The request is synchronous that means ARC.sends a command and waits for a response (applies only to read/get commands)

Another important aspect even if you have multiple scripts running at the same time ARC.has a Queue and only one hardware command/request is executed in the micro-controller.

If you have one bad script e.g. a loop with an analog read, no delays it's easy to understand you will have a problem.

Why ?

because the loop cycle without any delay will run as fast as possible but everything else (other scripts or ARC.actions) will be affected.

Micro-controllers are more limited than desktop but they provide real-time predictable, synchronized execution and response to events (timers, interrupts)

In the next post i'll provide and example how real-time can be an issue.

PRO
USA
#5  

Take this EZ-Script example:


:loop
ToggleDigital(D0)
Sleep(1000)
goto(loop)

Reading the code, you will say Toggle the port D0 every 1000 ms/1 second ?

the reality when you measure the execution cycles you will get:


1012 1007 1013 1015 1001 1251 1023 1022 998 1001 1060 1011 1493 1003 1003 1007 1002 1004 1002 1016 1000 1020 1000 1006 1428 1035 1038 1004 1021 994 1003 1016 1000 1003 1014 1002 1004

Note: milliseconds between each toggle/cycle (measured at the hardware side):

so let's remove the delay, to see how fast the code runs.


:loop
ToggleDigital(D0)
goto(loop)

result:


251 225 18 29 236 248 292 204 25 237 250 274 13 208 22 239 250 308 188 40 7 217 249 279 221 23

So the question is how fast is this ?

Do you trust your code to implement a loop to run syncronized each 40 ms, 400ms or 1000ms ?

So to make short if you have a script that is sensitive to timing (reading pulses, kalman filters, time based data e.g. combining gyro & compass & accelerometer data) writing pulses, you need to run the code on the micro-controller.

#6  

I understand very well what you said.

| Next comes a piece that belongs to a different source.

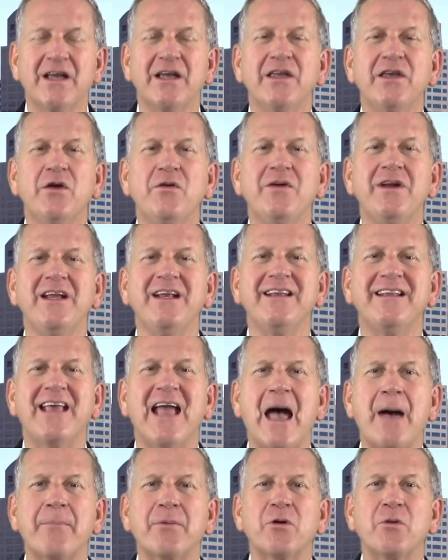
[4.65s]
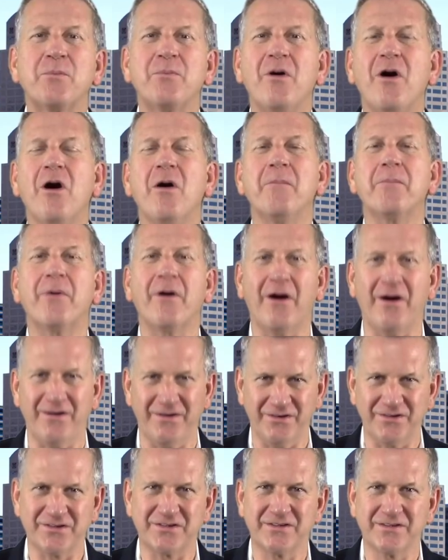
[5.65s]
you need Capital Palm
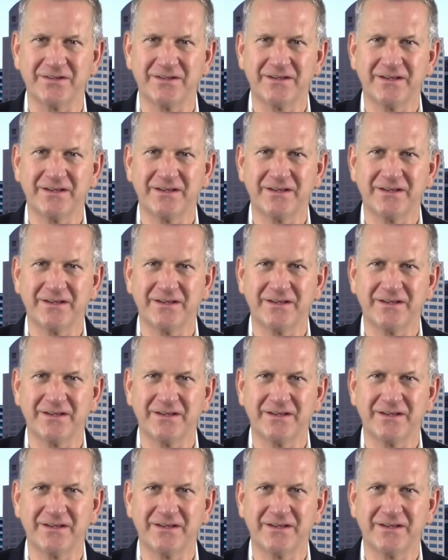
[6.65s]
Partners.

To avoid communication problems, my script has to run slow or it could flood the communication channel, and something could be delayed or even lost ! This is difficult to manage! I now understand why my code in ezb seems sometimes to behavior in an impredictable way !

#7  

It just takes a little different thought process from what you are used to. You'll get it soon.

Neither way of thinking about the tasks is inherently better, they are just different. A lot of people combine EZ-B with Arduino or custom PICs to get the best of both worlds.

Alan

PRO
USA
#8  

Alan,

mentioned something which is my option too:

Quote:

Neither way of thinking about the tasks is inherently better, they are just different. A lot of people combine EZ-B with Arduino or custom PICs to get the best of both worlds.

ARC is a high level tool, hides a lot of boring details, but, it's important to understand what's going under the hood.

When you can't do it at high level, you buy a EZ-Bit, shield, or you add your favorite micro-controller to the solution.